Our experience was mostly limited to hotel staff and tourist service personnel and vendors of various sundry.

But we know nothing of how the locals feel about distant Madrid, for we did not picnic in the park nor linger much in the outdoor markets or soak up local colour in the laundromat or do much shopping outside of gift shops.

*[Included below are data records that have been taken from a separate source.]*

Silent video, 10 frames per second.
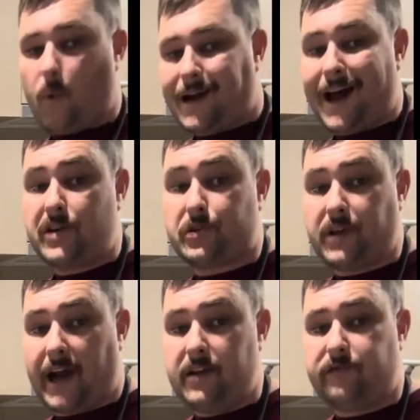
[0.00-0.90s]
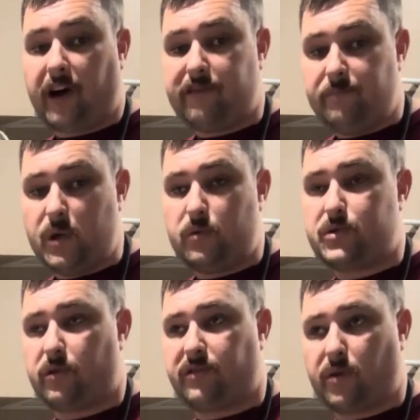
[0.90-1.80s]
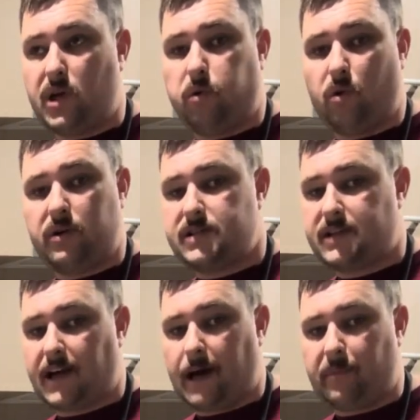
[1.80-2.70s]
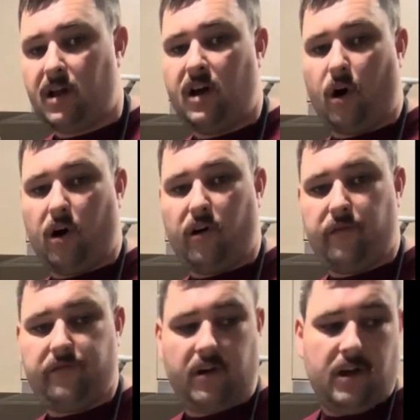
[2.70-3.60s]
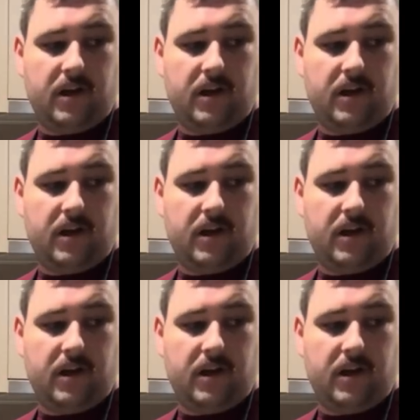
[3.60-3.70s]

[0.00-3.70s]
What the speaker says: 185 mils or 3/4 cup of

No barber cut our hair nor did we join a congregation in worship.

 

We were there and yet not there.

 

And this is my dilemma, Cat.

How to capture the essence of place in my writing.

 

We saw the looming volcanoes without understanding, watched water crash against rock without emotion, saw camels lope without compassion and sadly felt too little of the captivating flip side of an island possessing far more than just seafront resorts.

 

As I continue to describe St. Gallen and Switzerland in my writing (hopefully complete by 31 December 2019) I find myself wondering:

What am I not seeing?

What am I not understanding?

What needs to be said?

 

The struggle continues.

 

With warmest heart,

CS (Canada Slim)

 

 

On This Day (7 January)

43 BC  Death of Roman orator/philosopher Cicero (b. 106 BC)

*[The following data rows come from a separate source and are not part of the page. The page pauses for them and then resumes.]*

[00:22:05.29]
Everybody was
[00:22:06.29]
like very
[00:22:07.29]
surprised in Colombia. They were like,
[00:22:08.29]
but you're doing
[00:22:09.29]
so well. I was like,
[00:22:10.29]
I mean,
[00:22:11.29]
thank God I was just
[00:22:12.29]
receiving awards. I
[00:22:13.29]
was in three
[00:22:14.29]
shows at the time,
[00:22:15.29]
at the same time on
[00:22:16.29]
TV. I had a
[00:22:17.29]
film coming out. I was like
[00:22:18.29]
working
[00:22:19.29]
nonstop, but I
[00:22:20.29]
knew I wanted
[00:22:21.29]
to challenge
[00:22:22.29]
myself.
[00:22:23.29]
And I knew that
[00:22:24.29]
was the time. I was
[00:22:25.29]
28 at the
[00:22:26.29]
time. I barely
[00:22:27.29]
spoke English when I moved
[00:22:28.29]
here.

1926  Patenting of the gas refrigerator

1928  Birth of American linguist/political commentator Noam Chomsky

1941  Japan attacks Pearl Harbor, Hawaii

1972  Launch of Apollo 17, the last US Moon mission

1985  Death of English writer Robert Graves (b. 1895)(I, Claudius)

 

 

An Anthology of Diarists (7 December)

1943

Start evening classes for the elder refugee children who have got beyond the elementary school stage:

V. teaches them mathematics, physics and science.

Signorina G., Italian and history.

I, English and Latin.

Life is returning to the medieval pattern:

As the outside world is more and more cut off, we must learn, not only to produce our own food and spin and weave our own wool – but to provide teaching for the children, nursing for the sick and shelter for the passer-by.